» EXERCISE OBJECTIVE
Transcribe only what runs from the line containing "[3.00-4.00s]" through the final line below, exactly, and leave every picture out.
#### SUPPLIED MATERIAL
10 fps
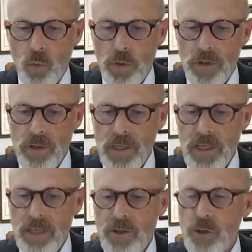would
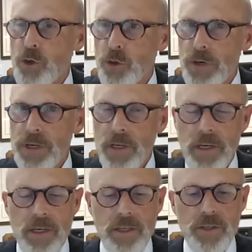lead the
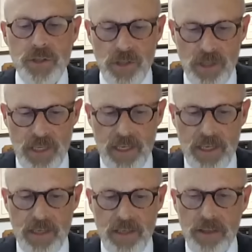jury to
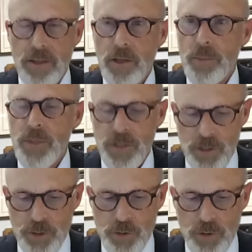link the
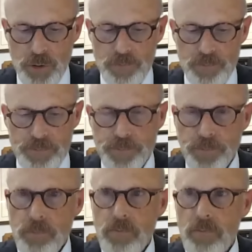petitioner.
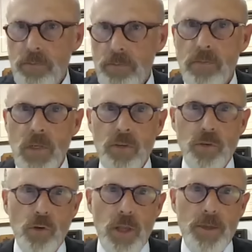
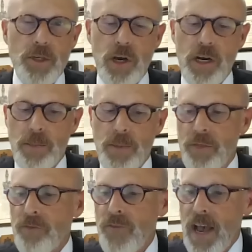So let me talk
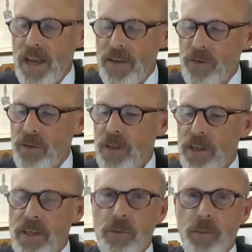about the facts
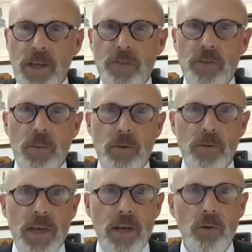to make some
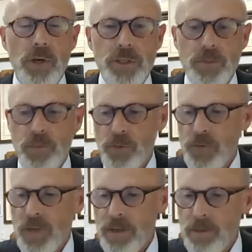of that question
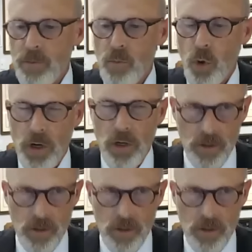presented more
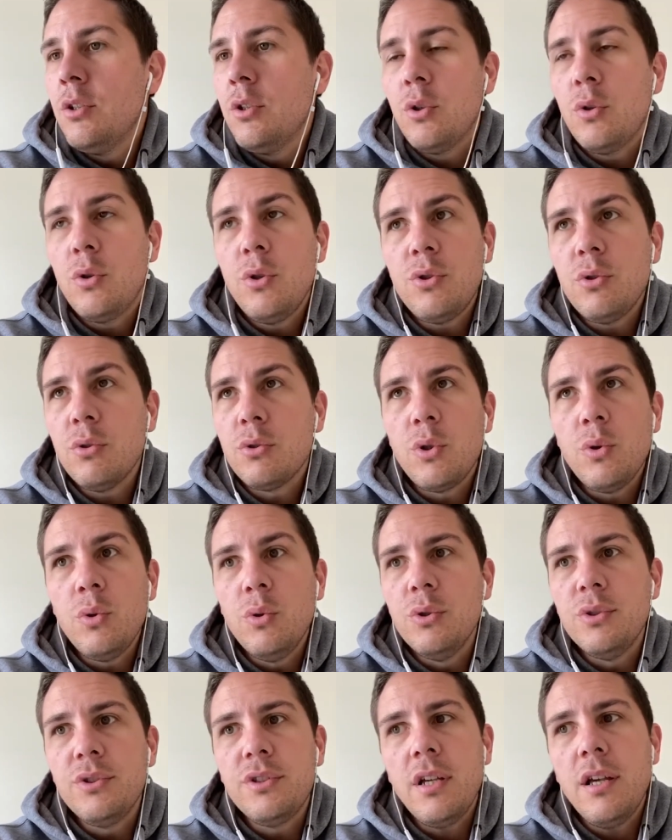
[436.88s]
crucial
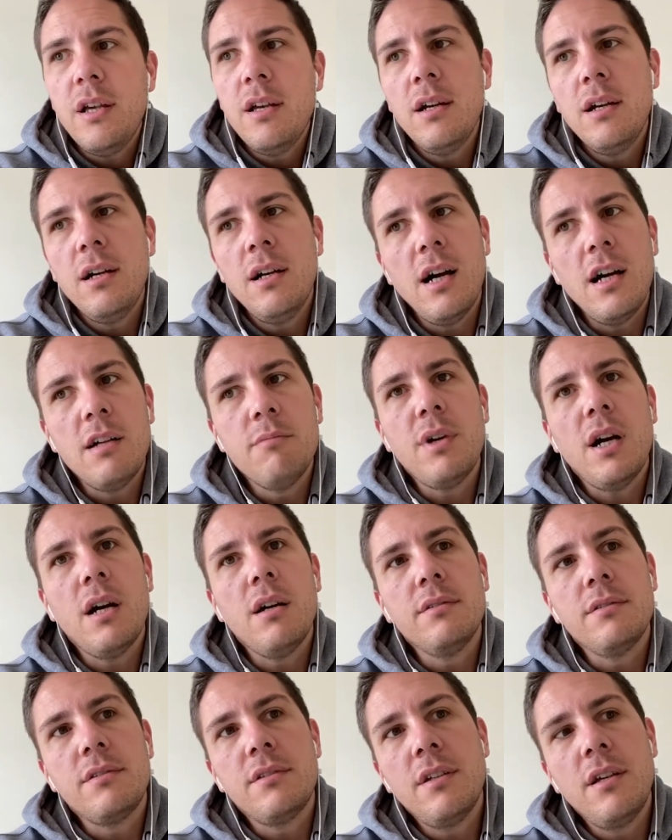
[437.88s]
tools:
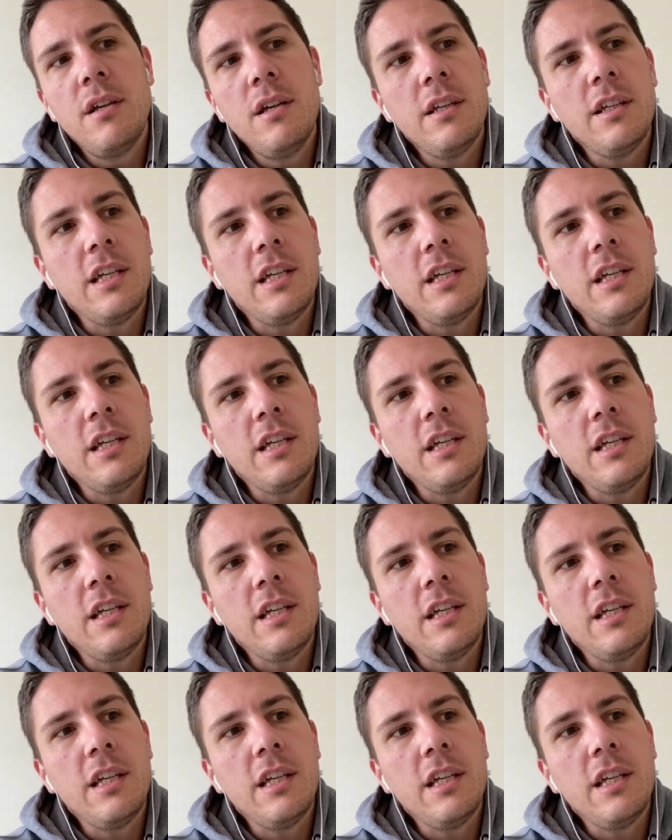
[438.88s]
Unbounce,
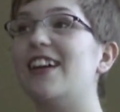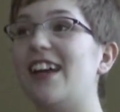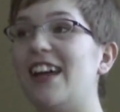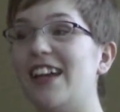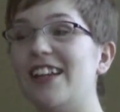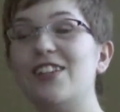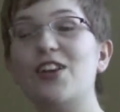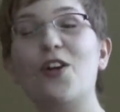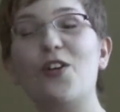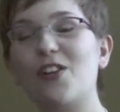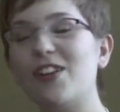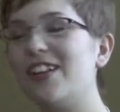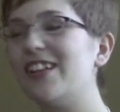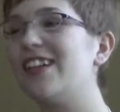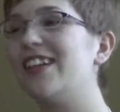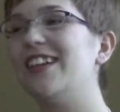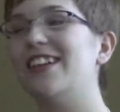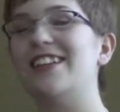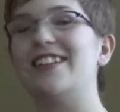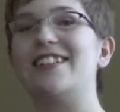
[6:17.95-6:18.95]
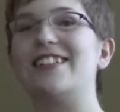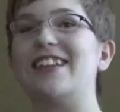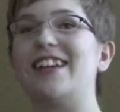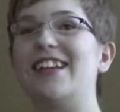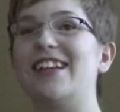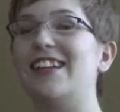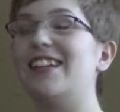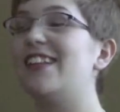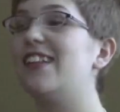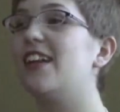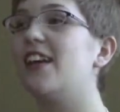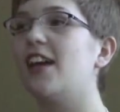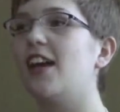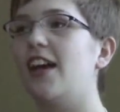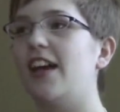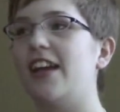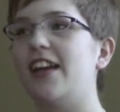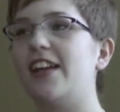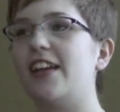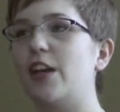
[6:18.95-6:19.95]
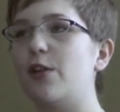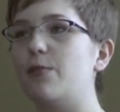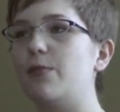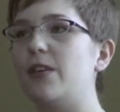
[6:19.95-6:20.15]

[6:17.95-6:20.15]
It totally is, and it, it can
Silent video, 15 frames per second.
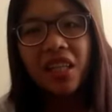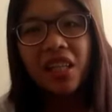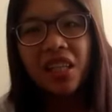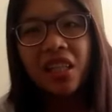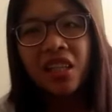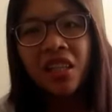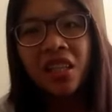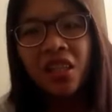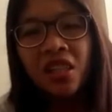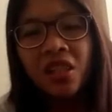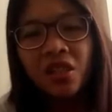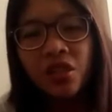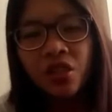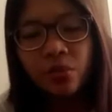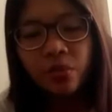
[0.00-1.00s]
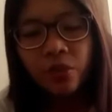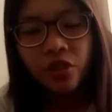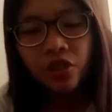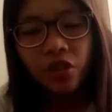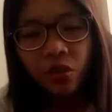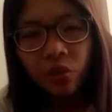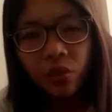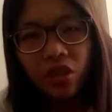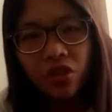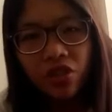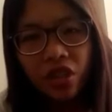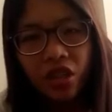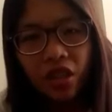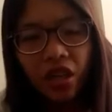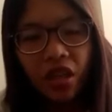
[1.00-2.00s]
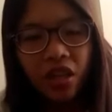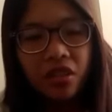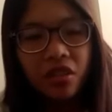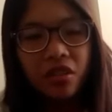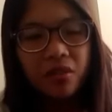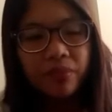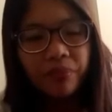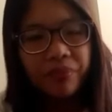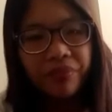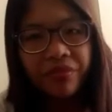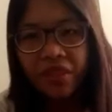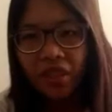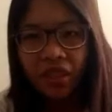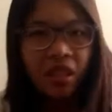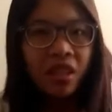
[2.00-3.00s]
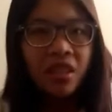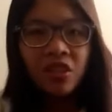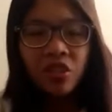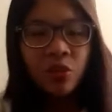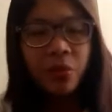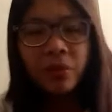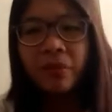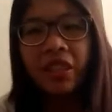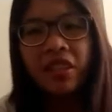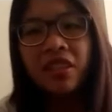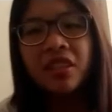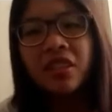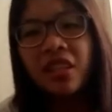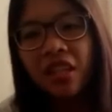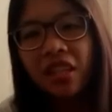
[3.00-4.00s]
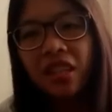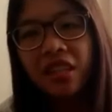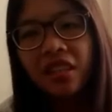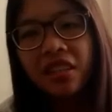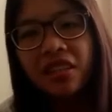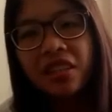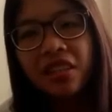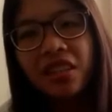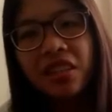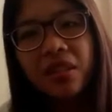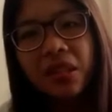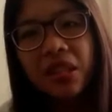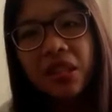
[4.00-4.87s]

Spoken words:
Talagang super genuine siya. Super bait niya talaga, as in.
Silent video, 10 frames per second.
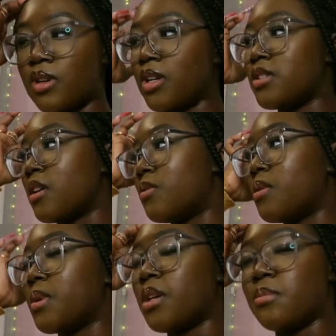because I don't
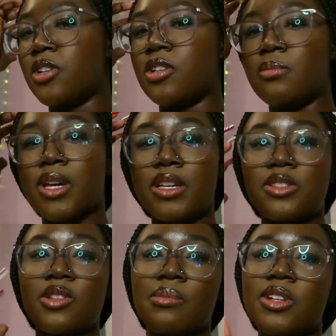want to make up a dirty
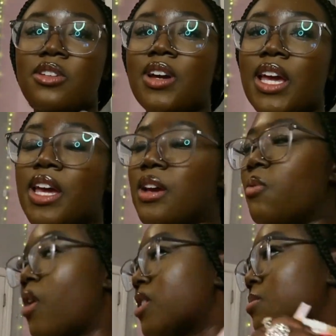bed. So I'm gonna go ahead
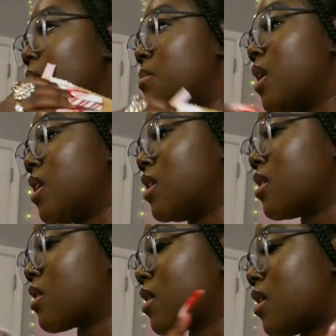and wash my bedding.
########
» RESPONSE AREA
[3.00-4.00s]
[4.00-4.87s]

Spoken words:
Talagang super genuine siya. Super bait niya talaga, as in.
Silent video, 10 frames per second.
because I don't
want to make up a dirty
bed. So I'm gonna go ahead
and wash my bedding.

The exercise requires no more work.